» **AIM OF THE TASK**
All records that follow are to be restated exactly.

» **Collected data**
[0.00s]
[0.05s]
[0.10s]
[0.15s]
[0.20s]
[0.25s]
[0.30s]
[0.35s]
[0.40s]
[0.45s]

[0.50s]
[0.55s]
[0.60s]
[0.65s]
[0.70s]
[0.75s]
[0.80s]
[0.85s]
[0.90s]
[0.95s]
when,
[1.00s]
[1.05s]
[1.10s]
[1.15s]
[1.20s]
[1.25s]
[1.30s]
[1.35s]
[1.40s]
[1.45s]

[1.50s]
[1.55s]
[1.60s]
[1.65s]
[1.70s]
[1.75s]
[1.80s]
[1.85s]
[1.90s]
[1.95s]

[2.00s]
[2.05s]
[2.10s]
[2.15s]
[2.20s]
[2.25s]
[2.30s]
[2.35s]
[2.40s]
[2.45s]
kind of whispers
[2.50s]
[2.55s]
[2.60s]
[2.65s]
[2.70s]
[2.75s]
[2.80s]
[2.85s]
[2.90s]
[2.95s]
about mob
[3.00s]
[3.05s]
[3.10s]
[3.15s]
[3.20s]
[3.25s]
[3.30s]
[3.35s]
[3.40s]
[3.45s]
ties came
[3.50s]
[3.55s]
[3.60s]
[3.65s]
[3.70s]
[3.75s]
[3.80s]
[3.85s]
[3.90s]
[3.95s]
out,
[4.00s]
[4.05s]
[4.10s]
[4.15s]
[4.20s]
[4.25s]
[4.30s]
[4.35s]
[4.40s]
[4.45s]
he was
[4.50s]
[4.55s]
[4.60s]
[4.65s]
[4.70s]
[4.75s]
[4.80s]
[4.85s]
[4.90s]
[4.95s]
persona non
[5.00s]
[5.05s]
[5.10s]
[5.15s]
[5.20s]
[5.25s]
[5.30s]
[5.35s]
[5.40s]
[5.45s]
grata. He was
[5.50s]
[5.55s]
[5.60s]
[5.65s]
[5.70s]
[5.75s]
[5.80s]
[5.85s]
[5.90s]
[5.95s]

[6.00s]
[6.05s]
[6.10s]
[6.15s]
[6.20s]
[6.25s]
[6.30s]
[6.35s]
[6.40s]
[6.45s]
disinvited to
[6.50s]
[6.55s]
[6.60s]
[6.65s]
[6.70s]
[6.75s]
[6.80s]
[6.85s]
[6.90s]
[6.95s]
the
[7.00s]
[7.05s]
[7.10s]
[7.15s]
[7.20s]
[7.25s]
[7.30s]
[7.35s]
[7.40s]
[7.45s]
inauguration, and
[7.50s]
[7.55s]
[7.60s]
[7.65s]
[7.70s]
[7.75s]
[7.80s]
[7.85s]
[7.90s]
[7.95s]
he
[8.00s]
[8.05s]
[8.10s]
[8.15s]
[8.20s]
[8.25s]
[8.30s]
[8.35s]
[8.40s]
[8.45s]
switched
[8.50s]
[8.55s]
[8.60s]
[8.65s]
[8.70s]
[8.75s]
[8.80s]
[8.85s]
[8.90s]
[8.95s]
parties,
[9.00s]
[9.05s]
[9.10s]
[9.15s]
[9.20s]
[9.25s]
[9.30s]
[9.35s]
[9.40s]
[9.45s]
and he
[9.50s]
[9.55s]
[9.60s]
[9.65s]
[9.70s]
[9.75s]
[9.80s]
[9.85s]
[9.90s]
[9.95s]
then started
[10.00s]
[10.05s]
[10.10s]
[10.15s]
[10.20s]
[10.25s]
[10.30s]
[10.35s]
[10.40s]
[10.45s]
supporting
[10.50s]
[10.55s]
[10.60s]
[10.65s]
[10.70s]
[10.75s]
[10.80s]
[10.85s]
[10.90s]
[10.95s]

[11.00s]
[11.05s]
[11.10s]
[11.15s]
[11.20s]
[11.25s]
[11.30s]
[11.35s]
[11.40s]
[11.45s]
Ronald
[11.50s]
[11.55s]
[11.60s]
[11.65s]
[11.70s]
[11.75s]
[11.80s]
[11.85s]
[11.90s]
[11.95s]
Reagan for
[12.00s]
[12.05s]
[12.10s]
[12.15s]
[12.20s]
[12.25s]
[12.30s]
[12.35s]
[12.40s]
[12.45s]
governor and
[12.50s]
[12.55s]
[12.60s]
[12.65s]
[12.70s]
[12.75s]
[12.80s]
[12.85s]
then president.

» **EXERCISE RESPONSE**
[0.00s]
[0.05s]
[0.10s]
[0.15s]
[0.20s]
[0.25s]
[0.30s]
[0.35s]
[0.40s]
[0.45s]

[0.50s]
[0.55s]
[0.60s]
[0.65s]
[0.70s]
[0.75s]
[0.80s]
[0.85s]
[0.90s]
[0.95s]
when,
[1.00s]
[1.05s]
[1.10s]
[1.15s]
[1.20s]
[1.25s]
[1.30s]
[1.35s]
[1.40s]
[1.45s]

[1.50s]
[1.55s]
[1.60s]
[1.65s]
[1.70s]
[1.75s]
[1.80s]
[1.85s]
[1.90s]
[1.95s]

[2.00s]
[2.05s]
[2.10s]
[2.15s]
[2.20s]
[2.25s]
[2.30s]
[2.35s]
[2.40s]
[2.45s]
kind of whispers
[2.50s]
[2.55s]
[2.60s]
[2.65s]
[2.70s]
[2.75s]
[2.80s]
[2.85s]
[2.90s]
[2.95s]
about mob
[3.00s]
[3.05s]
[3.10s]
[3.15s]
[3.20s]
[3.25s]
[3.30s]
[3.35s]
[3.40s]
[3.45s]
ties came
[3.50s]
[3.55s]
[3.60s]
[3.65s]
[3.70s]
[3.75s]
[3.80s]
[3.85s]
[3.90s]
[3.95s]
out,
[4.00s]
[4.05s]
[4.10s]
[4.15s]
[4.20s]
[4.25s]
[4.30s]
[4.35s]
[4.40s]
[4.45s]
he was
[4.50s]
[4.55s]
[4.60s]
[4.65s]
[4.70s]
[4.75s]
[4.80s]
[4.85s]
[4.90s]
[4.95s]
persona non
[5.00s]
[5.05s]
[5.10s]
[5.15s]
[5.20s]
[5.25s]
[5.30s]
[5.35s]
[5.40s]
[5.45s]
grata. He was
[5.50s]
[5.55s]
[5.60s]
[5.65s]
[5.70s]
[5.75s]
[5.80s]
[5.85s]
[5.90s]
[5.95s]

[6.00s]
[6.05s]
[6.10s]
[6.15s]
[6.20s]
[6.25s]
[6.30s]
[6.35s]
[6.40s]
[6.45s]
disinvited to
[6.50s]
[6.55s]
[6.60s]
[6.65s]
[6.70s]
[6.75s]
[6.80s]
[6.85s]
[6.90s]
[6.95s]
the
[7.00s]
[7.05s]
[7.10s]
[7.15s]
[7.20s]
[7.25s]
[7.30s]
[7.35s]
[7.40s]
[7.45s]
inauguration, and
[7.50s]
[7.55s]
[7.60s]
[7.65s]
[7.70s]
[7.75s]
[7.80s]
[7.85s]
[7.90s]
[7.95s]
he
[8.00s]
[8.05s]
[8.10s]
[8.15s]
[8.20s]
[8.25s]
[8.30s]
[8.35s]
[8.40s]
[8.45s]
switched
[8.50s]
[8.55s]
[8.60s]
[8.65s]
[8.70s]
[8.75s]
[8.80s]
[8.85s]
[8.90s]
[8.95s]
parties,
[9.00s]
[9.05s]
[9.10s]
[9.15s]
[9.20s]
[9.25s]
[9.30s]
[9.35s]
[9.40s]
[9.45s]
and he
[9.50s]
[9.55s]
[9.60s]
[9.65s]
[9.70s]
[9.75s]
[9.80s]
[9.85s]
[9.90s]
[9.95s]
then started
[10.00s]
[10.05s]
[10.10s]
[10.15s]
[10.20s]
[10.25s]
[10.30s]
[10.35s]
[10.40s]
[10.45s]
supporting
[10.50s]
[10.55s]
[10.60s]
[10.65s]
[10.70s]
[10.75s]
[10.80s]
[10.85s]
[10.90s]
[10.95s]

[11.00s]
[11.05s]
[11.10s]
[11.15s]
[11.20s]
[11.25s]
[11.30s]
[11.35s]
[11.40s]
[11.45s]
Ronald
[11.50s]
[11.55s]
[11.60s]
[11.65s]
[11.70s]
[11.75s]
[11.80s]
[11.85s]
[11.90s]
[11.95s]
Reagan for
[12.00s]
[12.05s]
[12.10s]
[12.15s]
[12.20s]
[12.25s]
[12.30s]
[12.35s]
[12.40s]
[12.45s]
governor and
[12.50s]
[12.55s]
[12.60s]
[12.65s]
[12.70s]
[12.75s]
[12.80s]
[12.85s]
then president.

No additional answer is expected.